3. Robustness of Deep Learning-Based Solutions

Imaging applications have all seen the technological migration from model-based algorithms to data driven-based algorithms. A model-based approach, relying on some mathematical or statistical models of the application scenario and the involved data, has usually good performance, provided that the application follows the designed model, whereas it has an in most cases a smooth degradation of performance if this model does not correctly represent the real world scenario. More recent methods, instead, are for the most part data-driven: they exploit the availability of large amounts of data to learn how to solve the problem at hand. These methods, relying on Convolutional Neural Networks (CNN) and other Deep Learning (DL) architectures (LeCun et al., 2015), outperform at large the previous methods, such that they have been adopted in almost all applications requiring imaging technologies. However, these methods still present several limits that need to be addressed carefully in order to be applied in real life imaging applications.

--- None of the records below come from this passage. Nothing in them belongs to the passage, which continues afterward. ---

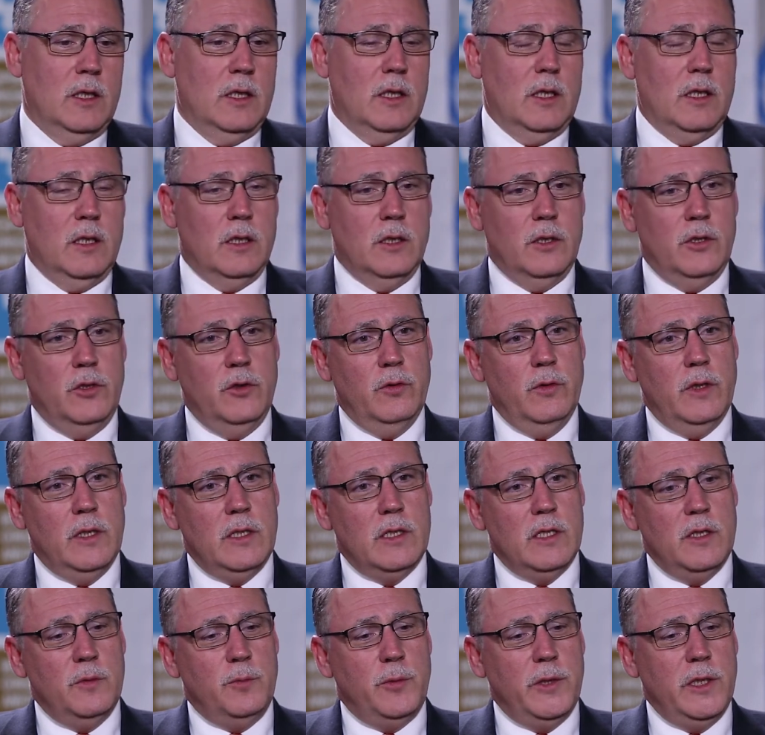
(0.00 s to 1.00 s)

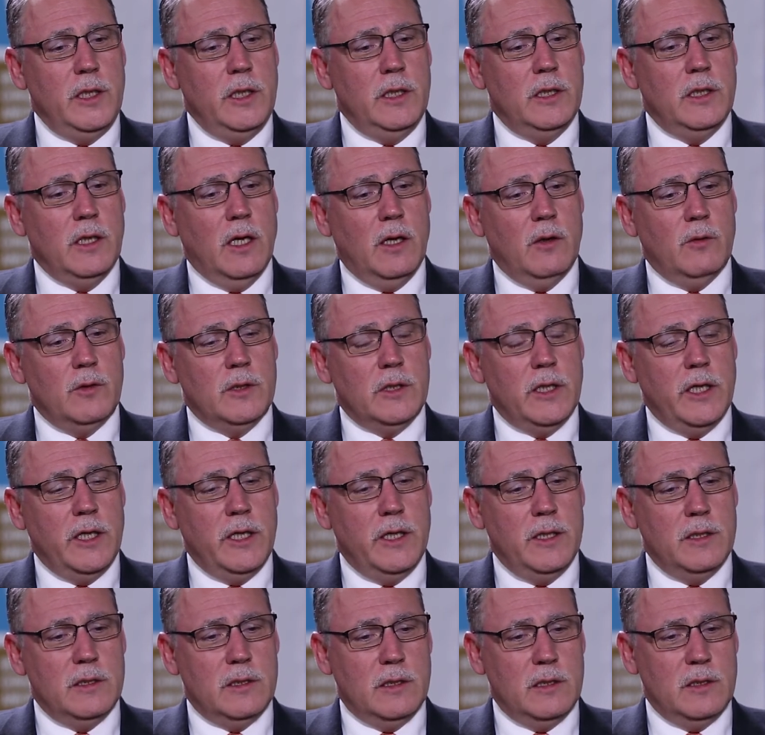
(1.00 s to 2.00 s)
UNDP
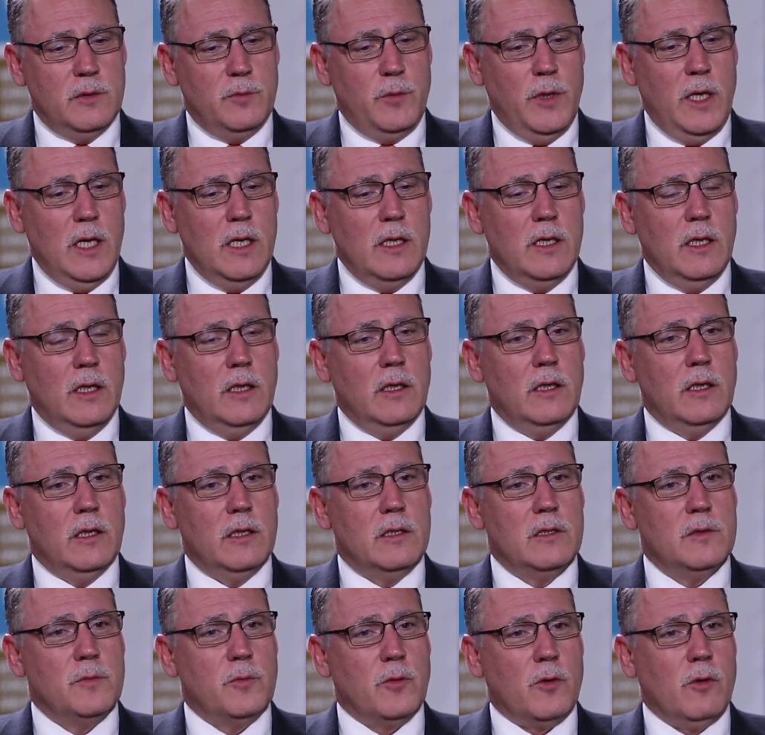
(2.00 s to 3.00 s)
nowadays is building
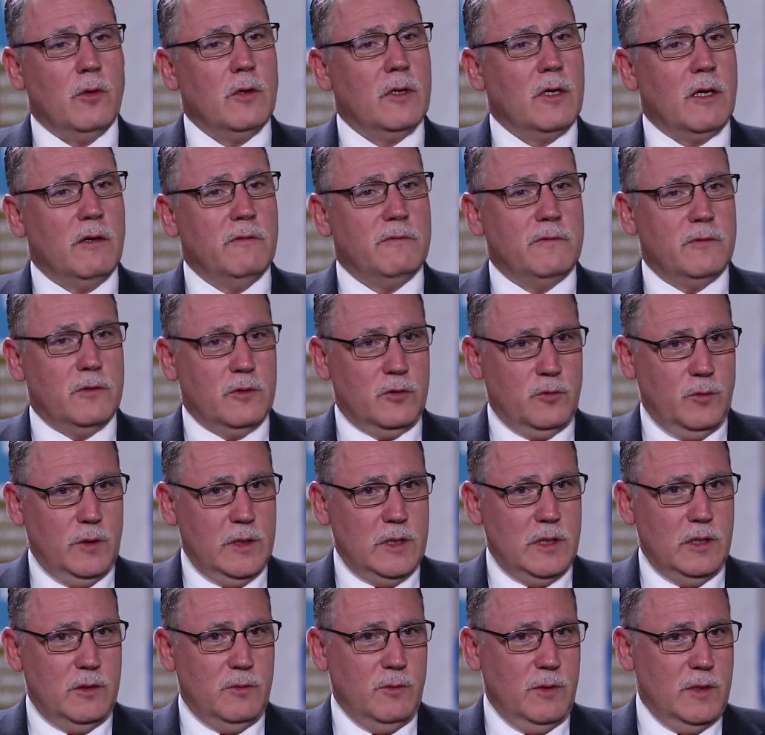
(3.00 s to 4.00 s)
its program for
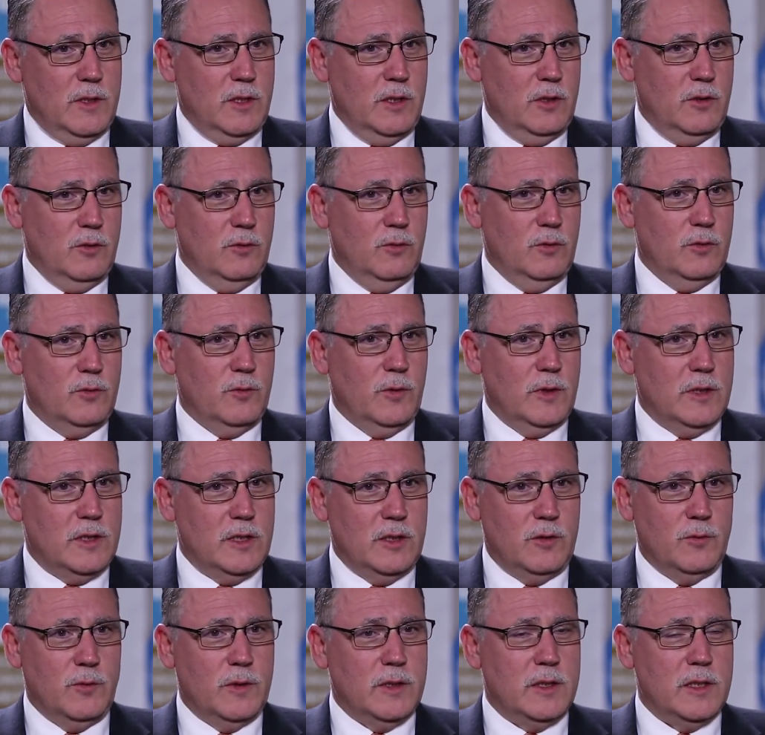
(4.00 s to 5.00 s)

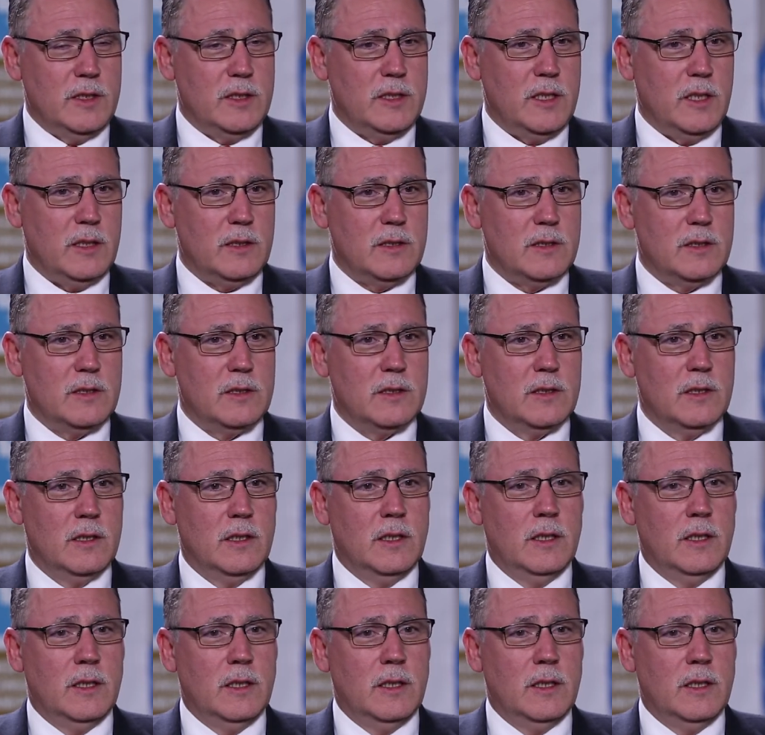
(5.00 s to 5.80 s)
2022-2026.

Deep learning has the necessity of training the tools on a huge amount of data which is representative of the variety of situations encountered in real-life applications, resulting in a strong training inefficiency (Strubell et al., 2019); this is due to the fact that performance depends heavily on the alignment between training set and test data: it is extremely good when training and test sets are matched, but if unrelated datasets are used at test time, it usually drops to values near to random guess; indeed, generalization, that is the ability to perform well on unseen data, is one of the key elements of machine learning (Bishop and Nasrabadi, 2006). The necessity of dealing with situations that could not be foreseen at training time is also a typical problem in many applications. The risk that deep learning based tools are overfitted to the training data and fail to give a correct answer in the presence of new unforeseen situations must be carefully considered. This lack of robustness thus can limit the applicability of learning based approaches to specific scenarios. In addition, not only the dataset has to be enough big, but data need also to be fully labeled, at least for supervised learning, the most common form of deep learning. A new solution is represented by self-supervised learning (Goyal et al., 2019), that is algorithms that are able to learn from large-scale unlabeled data, without the need for manual annotations, but still the research in this area is not spread over many scenarios. It is then evident that the process of creating a training dataset properly adapted to a particular imaging application could be really cumbersome, as will be detailed in another section of this work.

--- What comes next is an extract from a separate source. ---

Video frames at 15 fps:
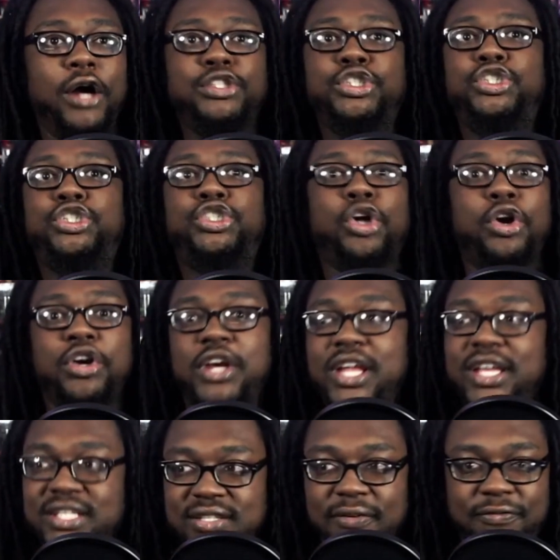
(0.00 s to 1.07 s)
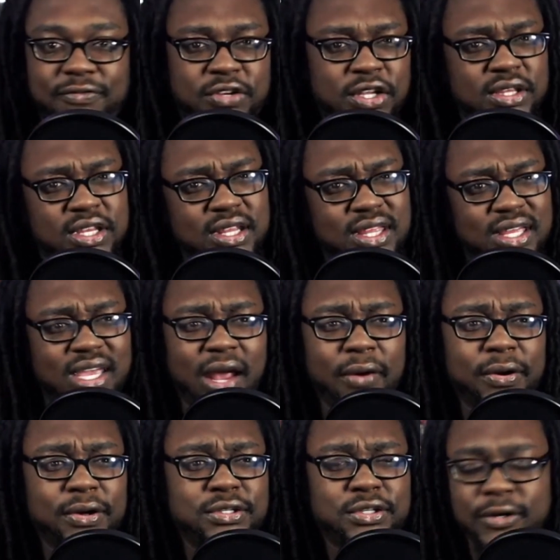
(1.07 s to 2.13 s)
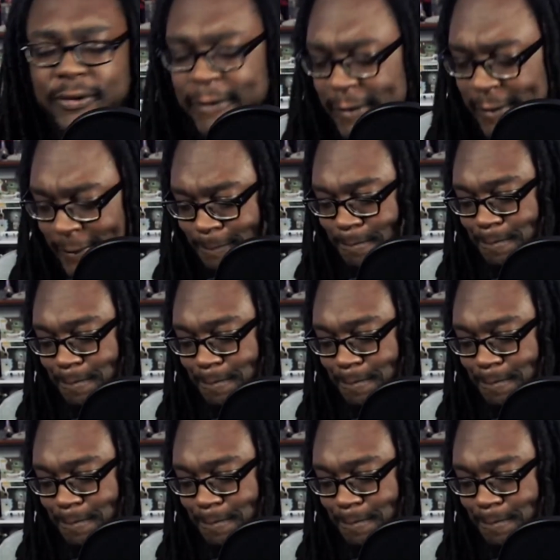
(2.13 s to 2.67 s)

unsureness to the character,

In several imaging applications, with particular focus on security-related fields, it has to be taken into account the possible presence of an adversary which could actively try to mislead the analyses. In fact, a skilled user, aware of the principles on which deep learning tools rely, may purposely apply some measures to force wrong output of the methods. Indeed, the research has shown that it is rather easy to generate the so-called adversarial examples, that is inputs obtained by applying small but intentionally worst-case perturbations to examples from the dataset, such that the perturbed input results in the model outputting an incorrect answer with high confidence (Goodfellow et al., 2014; Papernot et al., 2016). Even worse, some studies demonstrated the transferability of such attacks to algorithms different than those directly targeted by the attack (Liu et al., 2016). A competition between attacks and defenses for adversarial examples is occurring in the research field (Yuan et al., 2019), such that understanding and possibly ensuring the resilience of deep learning tools against attacks is a crucial problem, if they have to be used under the intrinsically adversarial conditions typical of several imaging applications.

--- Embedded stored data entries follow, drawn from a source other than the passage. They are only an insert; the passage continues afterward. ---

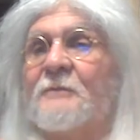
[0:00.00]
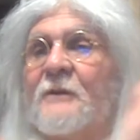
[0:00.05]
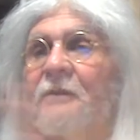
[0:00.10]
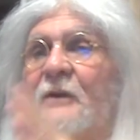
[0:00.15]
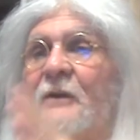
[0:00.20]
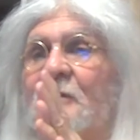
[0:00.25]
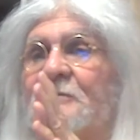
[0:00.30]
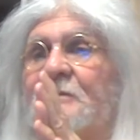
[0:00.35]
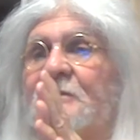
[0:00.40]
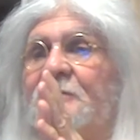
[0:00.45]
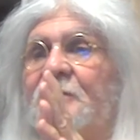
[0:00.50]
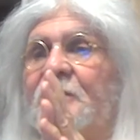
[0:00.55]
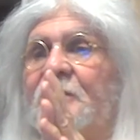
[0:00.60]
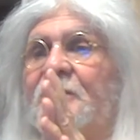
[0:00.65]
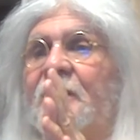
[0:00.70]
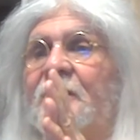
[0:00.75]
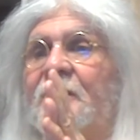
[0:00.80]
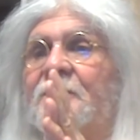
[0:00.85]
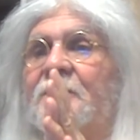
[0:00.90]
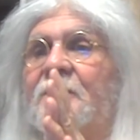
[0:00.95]
for those of you
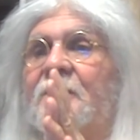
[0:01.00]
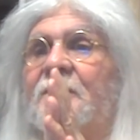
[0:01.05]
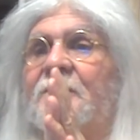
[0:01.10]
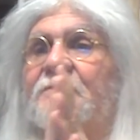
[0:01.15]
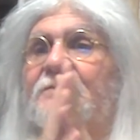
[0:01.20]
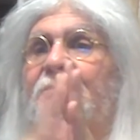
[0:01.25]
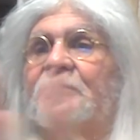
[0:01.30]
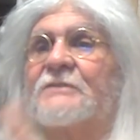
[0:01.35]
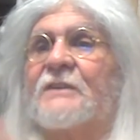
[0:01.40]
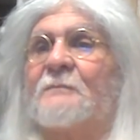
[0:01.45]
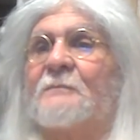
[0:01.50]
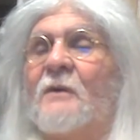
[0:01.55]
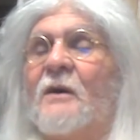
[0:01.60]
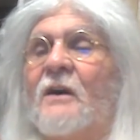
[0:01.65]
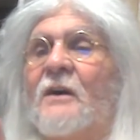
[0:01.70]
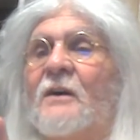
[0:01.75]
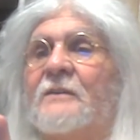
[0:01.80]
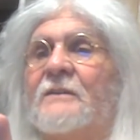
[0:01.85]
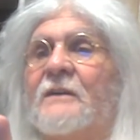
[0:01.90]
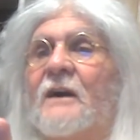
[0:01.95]
that just come
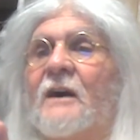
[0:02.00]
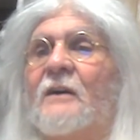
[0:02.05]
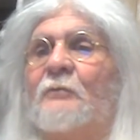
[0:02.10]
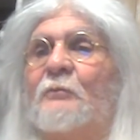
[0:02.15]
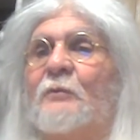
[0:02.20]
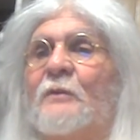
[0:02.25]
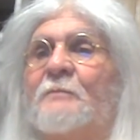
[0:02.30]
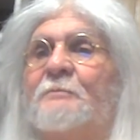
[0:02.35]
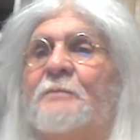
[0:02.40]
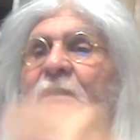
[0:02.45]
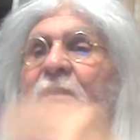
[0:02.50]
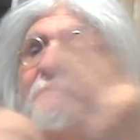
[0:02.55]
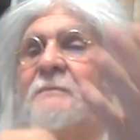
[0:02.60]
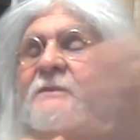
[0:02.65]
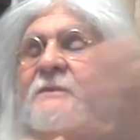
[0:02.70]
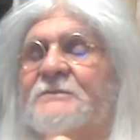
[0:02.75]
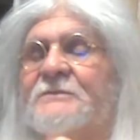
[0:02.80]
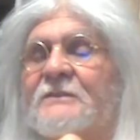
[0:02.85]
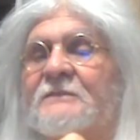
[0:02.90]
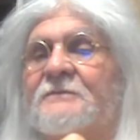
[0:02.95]
on, I'll repeat
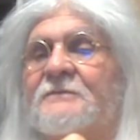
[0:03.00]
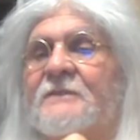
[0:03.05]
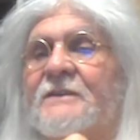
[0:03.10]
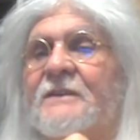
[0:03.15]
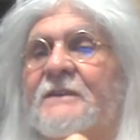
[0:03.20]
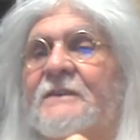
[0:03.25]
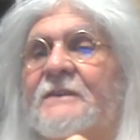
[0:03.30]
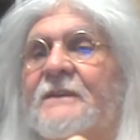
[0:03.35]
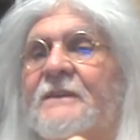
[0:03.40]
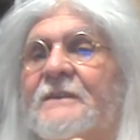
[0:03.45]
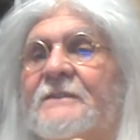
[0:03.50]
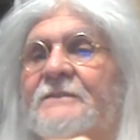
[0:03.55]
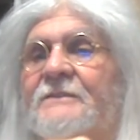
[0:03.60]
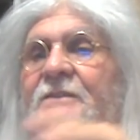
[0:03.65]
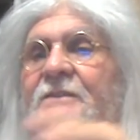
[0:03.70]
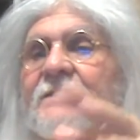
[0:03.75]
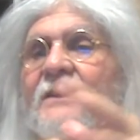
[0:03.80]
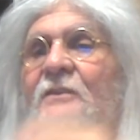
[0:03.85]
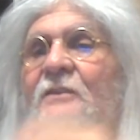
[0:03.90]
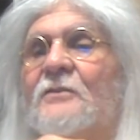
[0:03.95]
myself again that,
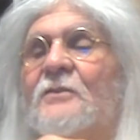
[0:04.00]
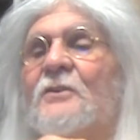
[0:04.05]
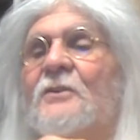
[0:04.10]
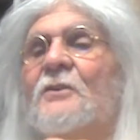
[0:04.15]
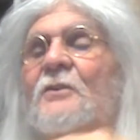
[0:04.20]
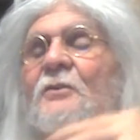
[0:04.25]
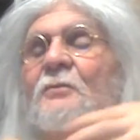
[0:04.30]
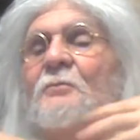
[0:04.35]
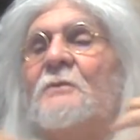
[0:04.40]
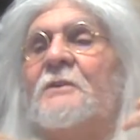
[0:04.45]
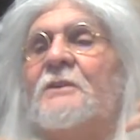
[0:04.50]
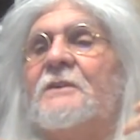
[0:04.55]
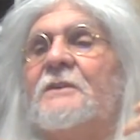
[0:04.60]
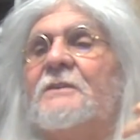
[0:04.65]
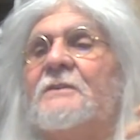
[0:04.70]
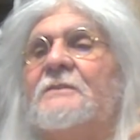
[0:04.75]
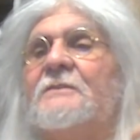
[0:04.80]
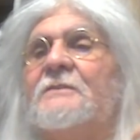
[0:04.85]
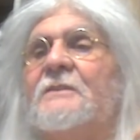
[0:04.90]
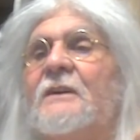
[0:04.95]
you know,
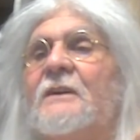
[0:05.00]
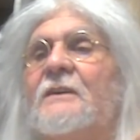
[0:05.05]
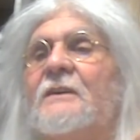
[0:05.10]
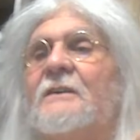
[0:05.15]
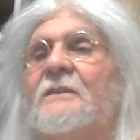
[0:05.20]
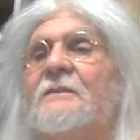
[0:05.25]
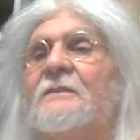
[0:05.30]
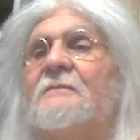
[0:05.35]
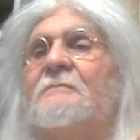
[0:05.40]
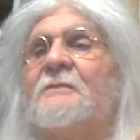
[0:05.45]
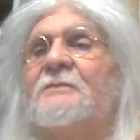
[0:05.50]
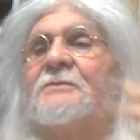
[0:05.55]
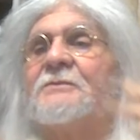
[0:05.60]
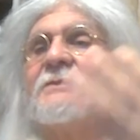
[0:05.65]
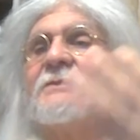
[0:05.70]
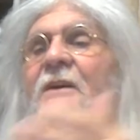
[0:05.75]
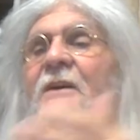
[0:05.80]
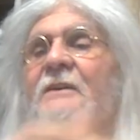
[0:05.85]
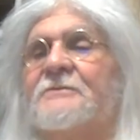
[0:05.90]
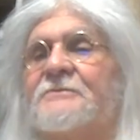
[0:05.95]
we, uh, Mr.
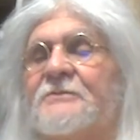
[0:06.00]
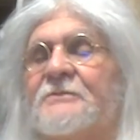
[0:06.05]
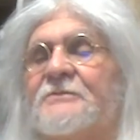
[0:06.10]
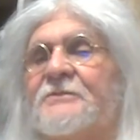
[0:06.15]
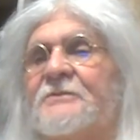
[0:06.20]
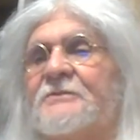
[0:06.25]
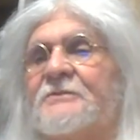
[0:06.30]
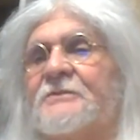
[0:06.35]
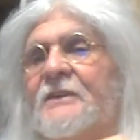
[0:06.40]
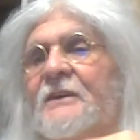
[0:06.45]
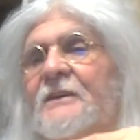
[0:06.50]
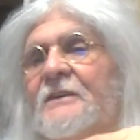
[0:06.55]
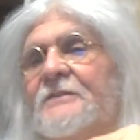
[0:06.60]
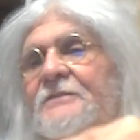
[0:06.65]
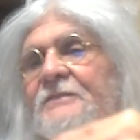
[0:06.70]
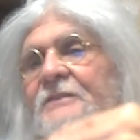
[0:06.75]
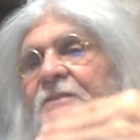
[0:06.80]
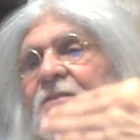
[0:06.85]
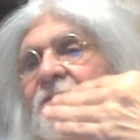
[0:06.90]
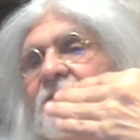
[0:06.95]
Announcer just got
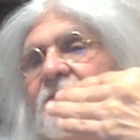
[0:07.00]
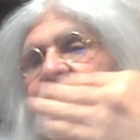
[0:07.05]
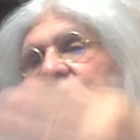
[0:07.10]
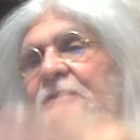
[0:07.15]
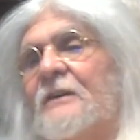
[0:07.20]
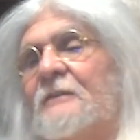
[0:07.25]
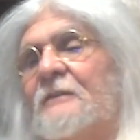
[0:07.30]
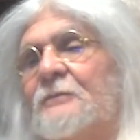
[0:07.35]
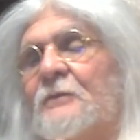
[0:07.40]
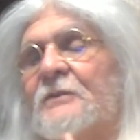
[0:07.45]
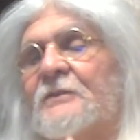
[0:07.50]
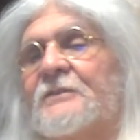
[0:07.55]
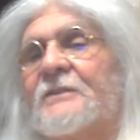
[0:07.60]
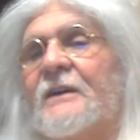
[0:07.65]
the software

4. Reproducibility and Explainability of Algorithms

The reproducibility of research, intended as the possibility to accurately reproduce the results of an experiment described in a paper, is a key principle of computing science (Schwab et al., 2000). It has been demonstrated that in the field of signal processing—and thus of imaging applications also—the reproducibility can be achieved not by just providing a detailed description of the proposed algorithm in a published work, but by also making available the source code of the algorithm, and the measurement data, along with the details of all parameter settings (Vandewalle et al., 2009). Even if the last years an improved effort has been documented in this direction (Vandewalle, 2019), still a lot of work will be required in most imaging application, by taking into account that the diffusion of deep learning-based models makes almost impossible the reproducibility of any experiment without the sharing of the complete source code along with the related training and test datasets.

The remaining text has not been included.